___ TASK DATA ___
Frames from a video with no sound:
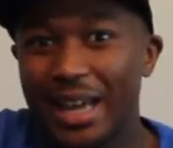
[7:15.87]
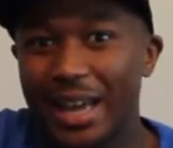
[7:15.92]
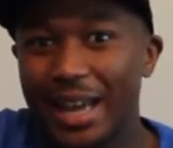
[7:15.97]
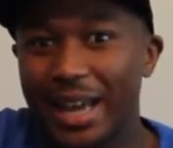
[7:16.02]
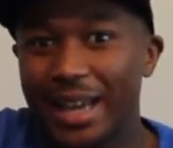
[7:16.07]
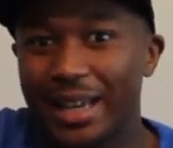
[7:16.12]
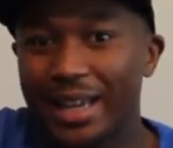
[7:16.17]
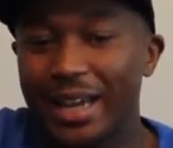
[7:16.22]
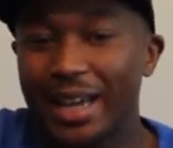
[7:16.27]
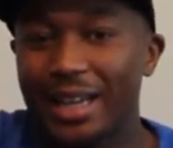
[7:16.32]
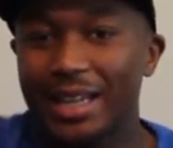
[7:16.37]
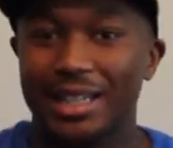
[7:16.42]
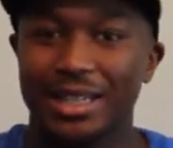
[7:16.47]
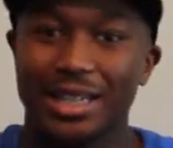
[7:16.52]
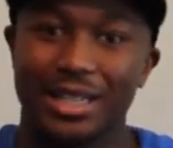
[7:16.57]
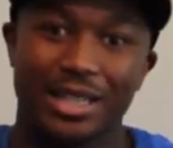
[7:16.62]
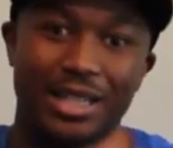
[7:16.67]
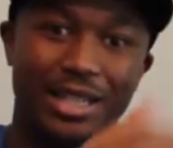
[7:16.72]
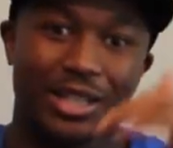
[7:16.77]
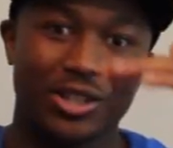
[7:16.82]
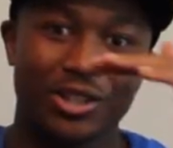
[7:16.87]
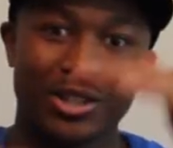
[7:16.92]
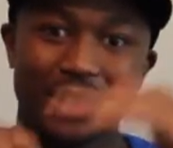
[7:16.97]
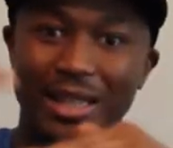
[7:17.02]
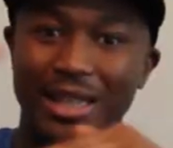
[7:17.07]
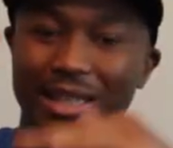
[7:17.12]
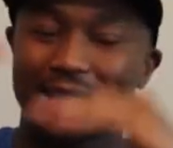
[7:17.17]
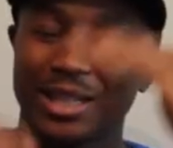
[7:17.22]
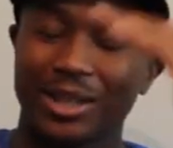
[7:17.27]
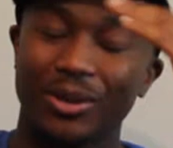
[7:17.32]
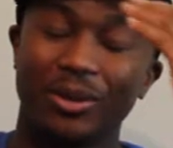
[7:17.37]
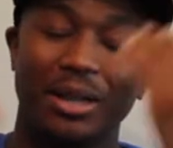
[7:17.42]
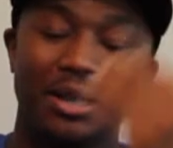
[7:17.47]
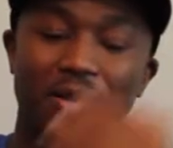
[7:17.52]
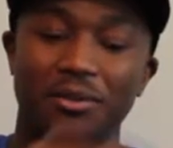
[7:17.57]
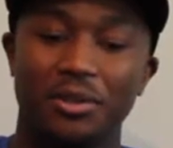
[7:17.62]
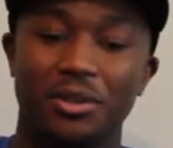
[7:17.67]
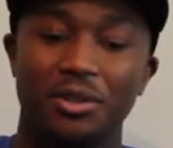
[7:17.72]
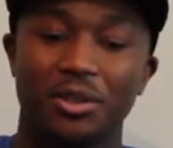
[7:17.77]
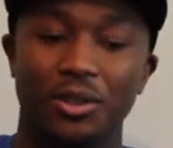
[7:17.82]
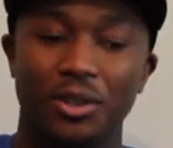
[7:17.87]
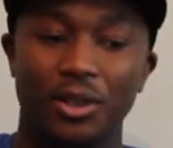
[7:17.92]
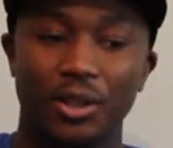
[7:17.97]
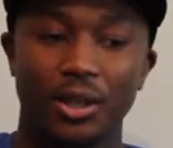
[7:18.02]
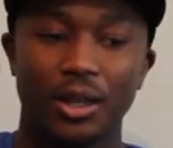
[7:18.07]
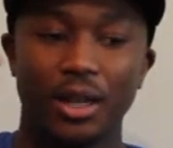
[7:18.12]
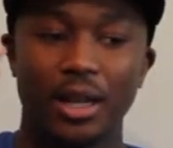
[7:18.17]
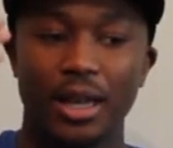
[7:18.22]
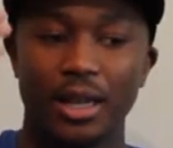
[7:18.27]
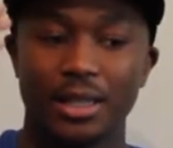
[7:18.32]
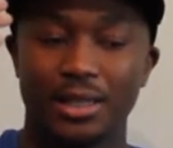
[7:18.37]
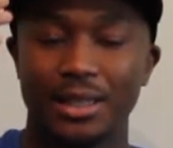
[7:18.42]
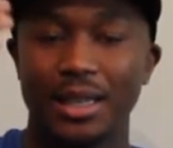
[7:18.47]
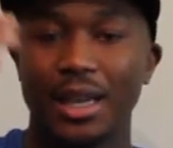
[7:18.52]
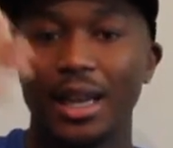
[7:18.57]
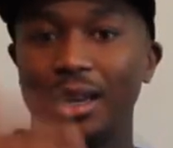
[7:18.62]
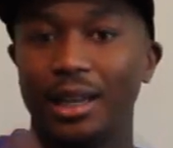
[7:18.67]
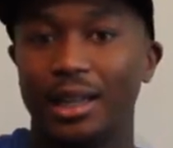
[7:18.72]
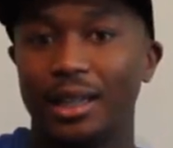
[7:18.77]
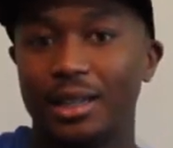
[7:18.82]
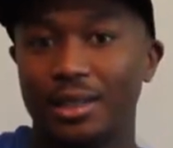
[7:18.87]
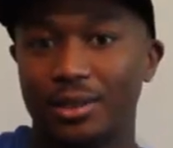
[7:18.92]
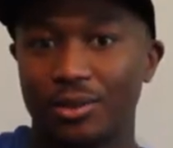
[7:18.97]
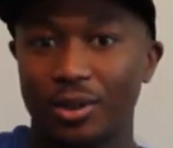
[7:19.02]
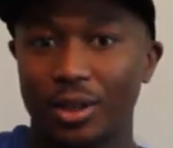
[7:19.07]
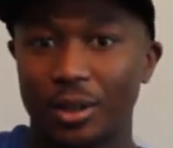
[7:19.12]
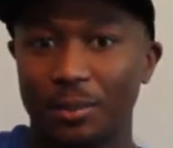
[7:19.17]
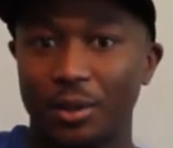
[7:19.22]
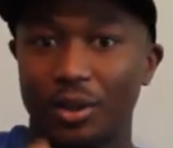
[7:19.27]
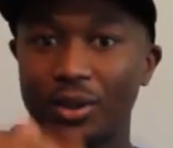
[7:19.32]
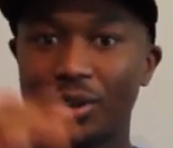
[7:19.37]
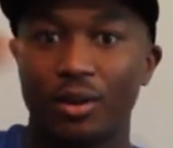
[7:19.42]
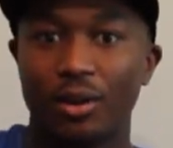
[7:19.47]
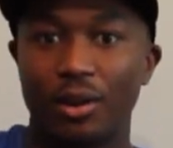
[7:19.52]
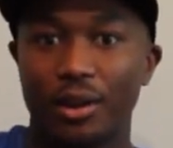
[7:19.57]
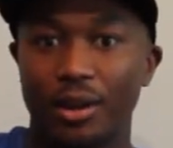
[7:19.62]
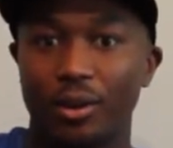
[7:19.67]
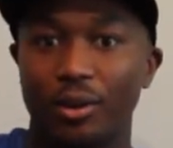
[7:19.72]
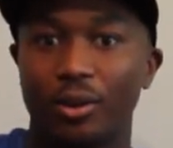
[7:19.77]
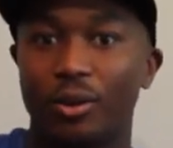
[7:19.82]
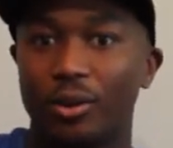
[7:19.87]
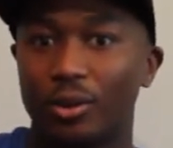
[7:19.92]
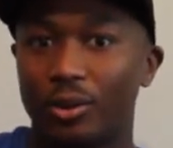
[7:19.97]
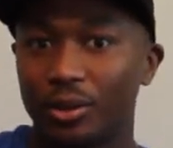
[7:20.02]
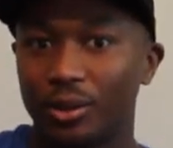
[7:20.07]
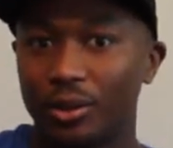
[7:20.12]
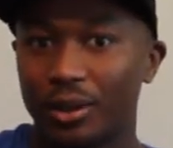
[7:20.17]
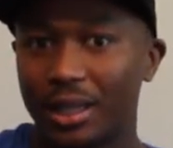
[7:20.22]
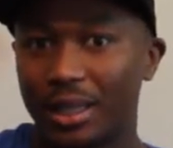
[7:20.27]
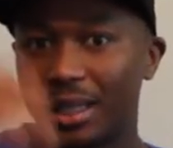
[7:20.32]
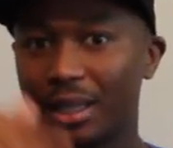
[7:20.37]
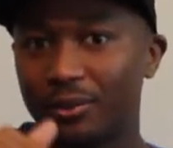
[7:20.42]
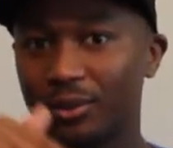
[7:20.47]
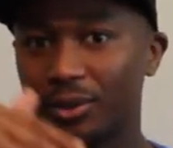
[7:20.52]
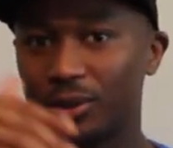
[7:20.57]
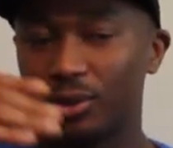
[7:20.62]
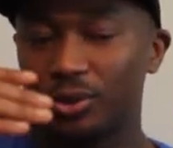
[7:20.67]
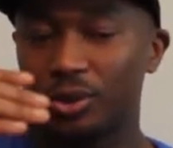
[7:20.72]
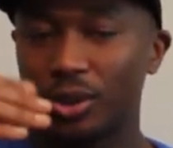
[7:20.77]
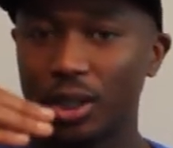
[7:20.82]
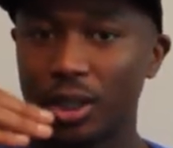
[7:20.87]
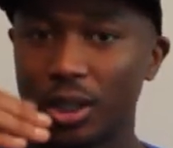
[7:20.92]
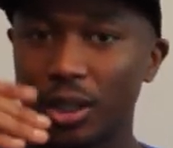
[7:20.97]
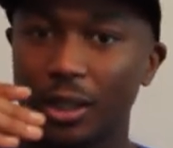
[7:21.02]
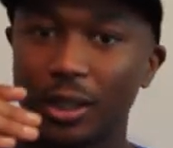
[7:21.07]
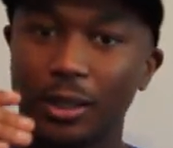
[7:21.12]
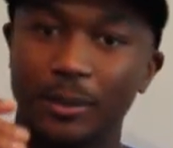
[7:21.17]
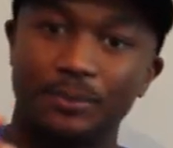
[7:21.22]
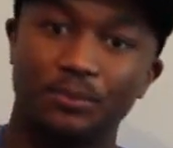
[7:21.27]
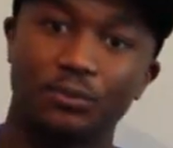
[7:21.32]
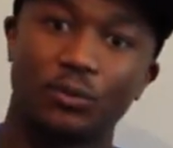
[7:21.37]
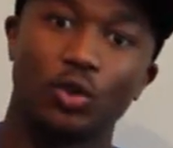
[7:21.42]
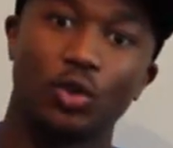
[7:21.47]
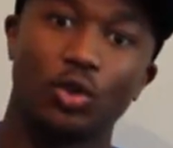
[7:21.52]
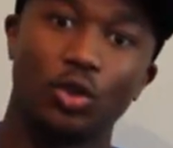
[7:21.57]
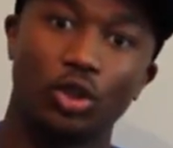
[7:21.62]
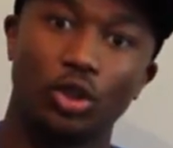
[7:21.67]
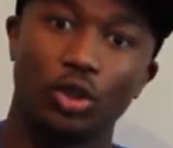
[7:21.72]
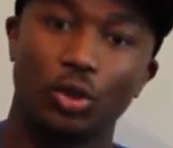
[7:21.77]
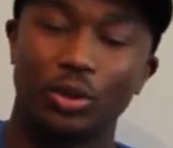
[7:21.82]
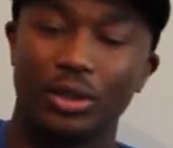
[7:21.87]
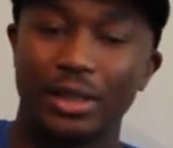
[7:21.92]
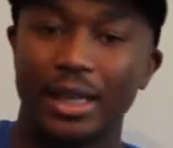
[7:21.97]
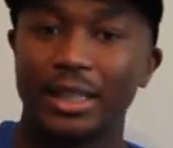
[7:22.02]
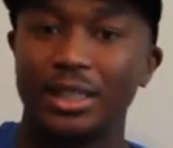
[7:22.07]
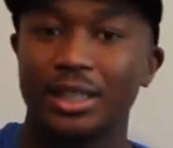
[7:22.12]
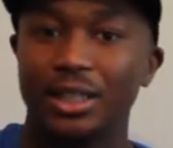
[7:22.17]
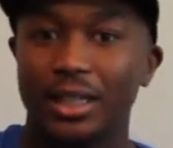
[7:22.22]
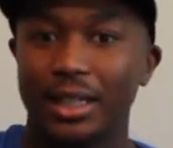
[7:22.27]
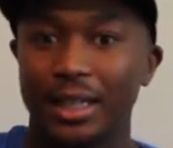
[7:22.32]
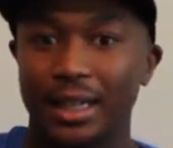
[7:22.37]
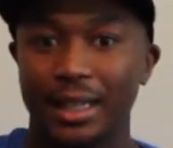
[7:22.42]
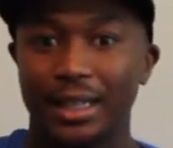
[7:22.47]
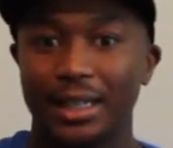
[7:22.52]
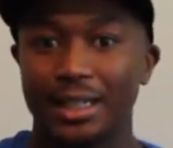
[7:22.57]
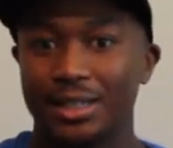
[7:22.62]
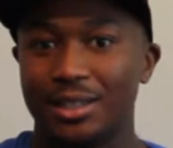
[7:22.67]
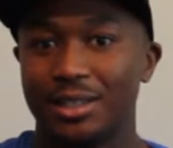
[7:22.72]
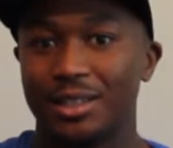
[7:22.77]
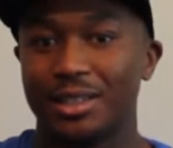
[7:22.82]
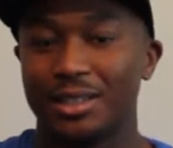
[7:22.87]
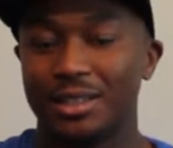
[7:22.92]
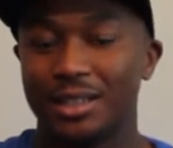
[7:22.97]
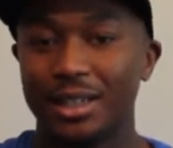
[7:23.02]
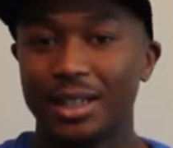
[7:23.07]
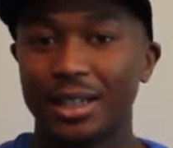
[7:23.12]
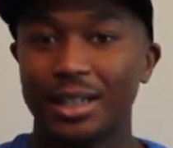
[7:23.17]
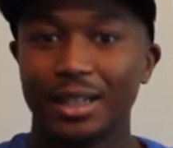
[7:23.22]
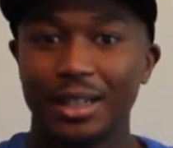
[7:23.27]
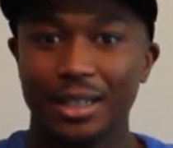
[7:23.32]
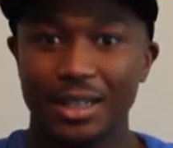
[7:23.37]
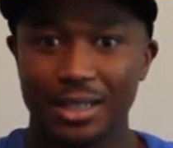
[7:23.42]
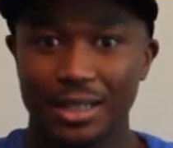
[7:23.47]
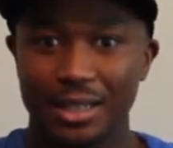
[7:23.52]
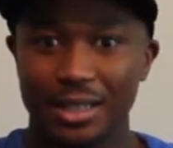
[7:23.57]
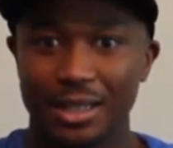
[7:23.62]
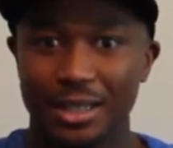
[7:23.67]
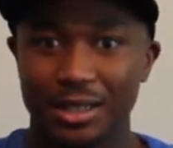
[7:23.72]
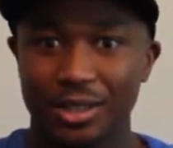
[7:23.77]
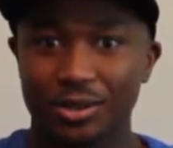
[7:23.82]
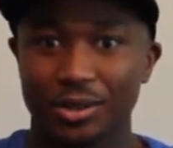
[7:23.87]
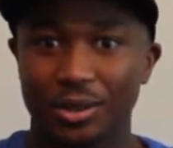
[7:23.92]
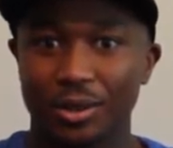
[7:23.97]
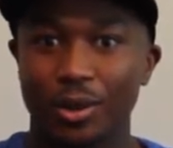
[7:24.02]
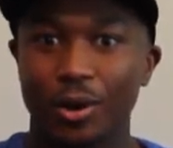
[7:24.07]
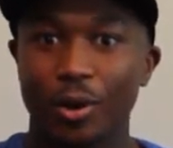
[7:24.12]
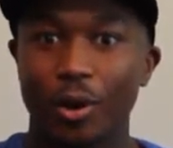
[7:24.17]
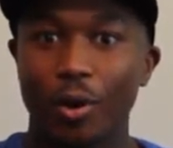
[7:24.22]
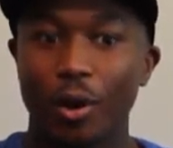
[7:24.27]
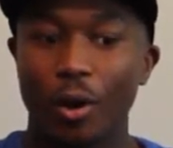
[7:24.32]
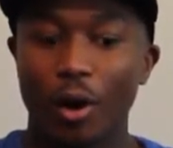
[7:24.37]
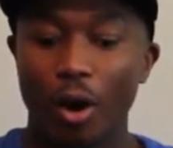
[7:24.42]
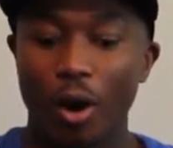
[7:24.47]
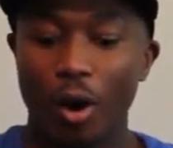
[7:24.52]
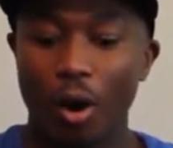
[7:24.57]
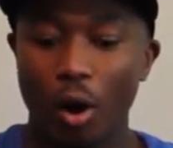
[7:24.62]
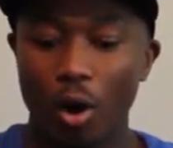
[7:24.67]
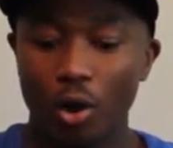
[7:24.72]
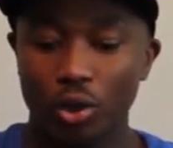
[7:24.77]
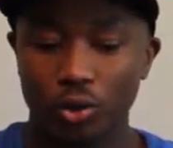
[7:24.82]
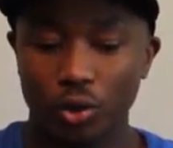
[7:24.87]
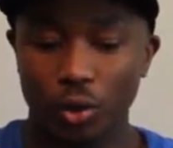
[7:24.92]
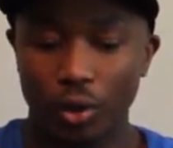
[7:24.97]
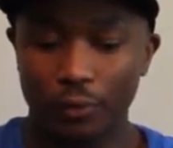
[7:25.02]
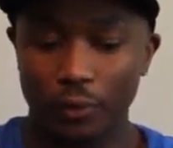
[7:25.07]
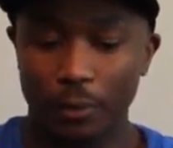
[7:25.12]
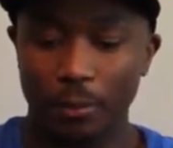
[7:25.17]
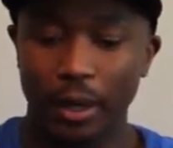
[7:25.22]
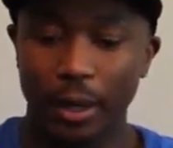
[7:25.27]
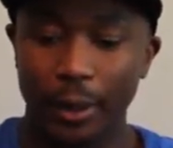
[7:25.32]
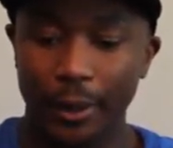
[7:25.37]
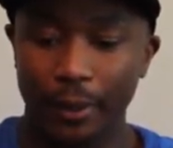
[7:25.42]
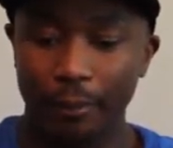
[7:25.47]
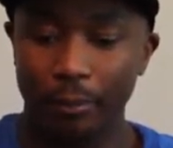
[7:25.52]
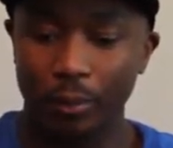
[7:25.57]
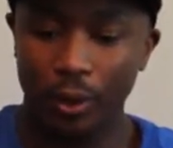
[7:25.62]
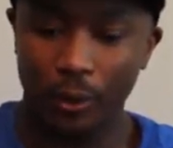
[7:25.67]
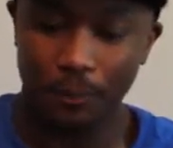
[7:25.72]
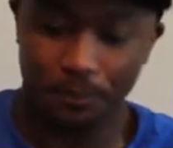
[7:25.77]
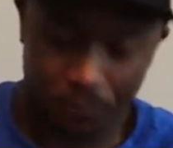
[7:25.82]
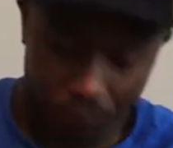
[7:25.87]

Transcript: again, it's just like skill levels, you know. Stain is gonna be on a whole another level to Tenya, and he's just gonna to overpower him. But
___
- **EXERCISE BRIEF**
In the answer, the data should reappear exactly, with no pictures.

- **PROBLEM SOLUTION**
Frames from a video with no sound:
[7:15.87]
[7:15.92]
[7:15.97]
[7:16.02]
[7:16.07]
[7:16.12]
[7:16.17]
[7:16.22]
[7:16.27]
[7:16.32]
[7:16.37]
[7:16.42]
[7:16.47]
[7:16.52]
[7:16.57]
[7:16.62]
[7:16.67]
[7:16.72]
[7:16.77]
[7:16.82]
[7:16.87]
[7:16.92]
[7:16.97]
[7:17.02]
[7:17.07]
[7:17.12]
[7:17.17]
[7:17.22]
[7:17.27]
[7:17.32]
[7:17.37]
[7:17.42]
[7:17.47]
[7:17.52]
[7:17.57]
[7:17.62]
[7:17.67]
[7:17.72]
[7:17.77]
[7:17.82]
[7:17.87]
[7:17.92]
[7:17.97]
[7:18.02]
[7:18.07]
[7:18.12]
[7:18.17]
[7:18.22]
[7:18.27]
[7:18.32]
[7:18.37]
[7:18.42]
[7:18.47]
[7:18.52]
[7:18.57]
[7:18.62]
[7:18.67]
[7:18.72]
[7:18.77]
[7:18.82]
[7:18.87]
[7:18.92]
[7:18.97]
[7:19.02]
[7:19.07]
[7:19.12]
[7:19.17]
[7:19.22]
[7:19.27]
[7:19.32]
[7:19.37]
[7:19.42]
[7:19.47]
[7:19.52]
[7:19.57]
[7:19.62]
[7:19.67]
[7:19.72]
[7:19.77]
[7:19.82]
[7:19.87]
[7:19.92]
[7:19.97]
[7:20.02]
[7:20.07]
[7:20.12]
[7:20.17]
[7:20.22]
[7:20.27]
[7:20.32]
[7:20.37]
[7:20.42]
[7:20.47]
[7:20.52]
[7:20.57]
[7:20.62]
[7:20.67]
[7:20.72]
[7:20.77]
[7:20.82]
[7:20.87]
[7:20.92]
[7:20.97]
[7:21.02]
[7:21.07]
[7:21.12]
[7:21.17]
[7:21.22]
[7:21.27]
[7:21.32]
[7:21.37]
[7:21.42]
[7:21.47]
[7:21.52]
[7:21.57]
[7:21.62]
[7:21.67]
[7:21.72]
[7:21.77]
[7:21.82]
[7:21.87]
[7:21.92]
[7:21.97]
[7:22.02]
[7:22.07]
[7:22.12]
[7:22.17]
[7:22.22]
[7:22.27]
[7:22.32]
[7:22.37]
[7:22.42]
[7:22.47]
[7:22.52]
[7:22.57]
[7:22.62]
[7:22.67]
[7:22.72]
[7:22.77]
[7:22.82]
[7:22.87]
[7:22.92]
[7:22.97]
[7:23.02]
[7:23.07]
[7:23.12]
[7:23.17]
[7:23.22]
[7:23.27]
[7:23.32]
[7:23.37]
[7:23.42]
[7:23.47]
[7:23.52]
[7:23.57]
[7:23.62]
[7:23.67]
[7:23.72]
[7:23.77]
[7:23.82]
[7:23.87]
[7:23.92]
[7:23.97]
[7:24.02]
[7:24.07]
[7:24.12]
[7:24.17]
[7:24.22]
[7:24.27]
[7:24.32]
[7:24.37]
[7:24.42]
[7:24.47]
[7:24.52]
[7:24.57]
[7:24.62]
[7:24.67]
[7:24.72]
[7:24.77]
[7:24.82]
[7:24.87]
[7:24.92]
[7:24.97]
[7:25.02]
[7:25.07]
[7:25.12]
[7:25.17]
[7:25.22]
[7:25.27]
[7:25.32]
[7:25.37]
[7:25.42]
[7:25.47]
[7:25.52]
[7:25.57]
[7:25.62]
[7:25.67]
[7:25.72]
[7:25.77]
[7:25.82]
[7:25.87]

Transcript: again, it's just like skill levels, you know. Stain is gonna be on a whole another level to Tenya, and he's just gonna to overpower him. But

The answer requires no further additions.